We saw the first of their brethren during the Ordovician and the last of them during the End-Permian Mass Extinction Event.
In between, they thrived and irradiated out to every niche within our ancient seas and many later forms survived and thrived in both brackish and freshwater.
The group Arthropoda includes invertebrate animals with exoskeletons, segmented bodies, and paired joint appendages. Eurypterids had six sets of appendages. You can clearly see the segmented body on this cutie, which is one of the defining characteristics of arthropods. The first set was modified into pinchers which are used for feeding. The largest appendage visible in this fossil is a broad paddle that E. tetragonophthalmus used to swim.
This first eurypterid, Eurypterus remipes, was discovered in New York in 1818. It is an iconic fossil for this region and was chosen as the state's official fossil in 1984. An excellent choice as most of the productive eurypterid-bearing outcrops are within the state's boundaries. Most of the fossils we find from them, whether body fossils or trace fossils are from fossil sites in North America and Europe This is because the group lived primarily in the waters around and within the ancient supercontinent of Euramerica.
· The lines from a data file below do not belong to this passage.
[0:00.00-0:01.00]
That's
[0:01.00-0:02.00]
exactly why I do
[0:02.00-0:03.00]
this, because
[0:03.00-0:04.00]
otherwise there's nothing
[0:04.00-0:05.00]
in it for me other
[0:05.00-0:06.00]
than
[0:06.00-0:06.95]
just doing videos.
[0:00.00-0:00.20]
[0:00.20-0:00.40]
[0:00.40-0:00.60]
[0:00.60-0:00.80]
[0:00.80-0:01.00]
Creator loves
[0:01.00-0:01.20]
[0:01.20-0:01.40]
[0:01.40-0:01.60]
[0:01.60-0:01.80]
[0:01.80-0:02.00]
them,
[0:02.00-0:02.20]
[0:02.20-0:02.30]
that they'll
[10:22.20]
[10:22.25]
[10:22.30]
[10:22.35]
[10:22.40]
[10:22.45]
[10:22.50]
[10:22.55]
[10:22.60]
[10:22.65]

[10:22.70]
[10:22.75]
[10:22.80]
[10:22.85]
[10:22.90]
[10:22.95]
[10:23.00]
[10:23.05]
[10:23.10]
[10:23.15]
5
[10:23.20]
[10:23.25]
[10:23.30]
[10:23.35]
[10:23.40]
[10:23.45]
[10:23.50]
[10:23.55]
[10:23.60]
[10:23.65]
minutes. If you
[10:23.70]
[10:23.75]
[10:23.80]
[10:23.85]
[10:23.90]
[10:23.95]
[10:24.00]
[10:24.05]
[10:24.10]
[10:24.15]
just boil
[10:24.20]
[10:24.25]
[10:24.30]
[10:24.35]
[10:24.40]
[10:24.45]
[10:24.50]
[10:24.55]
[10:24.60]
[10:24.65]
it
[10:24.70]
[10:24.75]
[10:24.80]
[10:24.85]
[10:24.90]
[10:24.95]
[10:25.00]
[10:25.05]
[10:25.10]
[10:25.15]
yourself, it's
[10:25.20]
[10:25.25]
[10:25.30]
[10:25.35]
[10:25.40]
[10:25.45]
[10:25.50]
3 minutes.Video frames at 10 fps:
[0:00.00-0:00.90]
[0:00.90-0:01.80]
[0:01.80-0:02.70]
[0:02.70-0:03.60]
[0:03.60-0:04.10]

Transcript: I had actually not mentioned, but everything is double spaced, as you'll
Only a handful of eurypterid groups spread beyond the confines of Euramerica and a few genera, such as Adelophthalmus — the longest-lived of all known eurypterid genera — and the giant predatory Pterygotus, achieved a cosmopolitan distribution so we find their fossil remains worldwide today.
Interestingly, the type species, Pterygotus anglicus, was first through to be the remains of a massive fish by Swiss naturalist Louis Agassiz who described it in 1839 — hence the poorly chosen name Pterygotus, which translates to winged fish. He did catch that embarrassing error five years later, but the name remains for all time.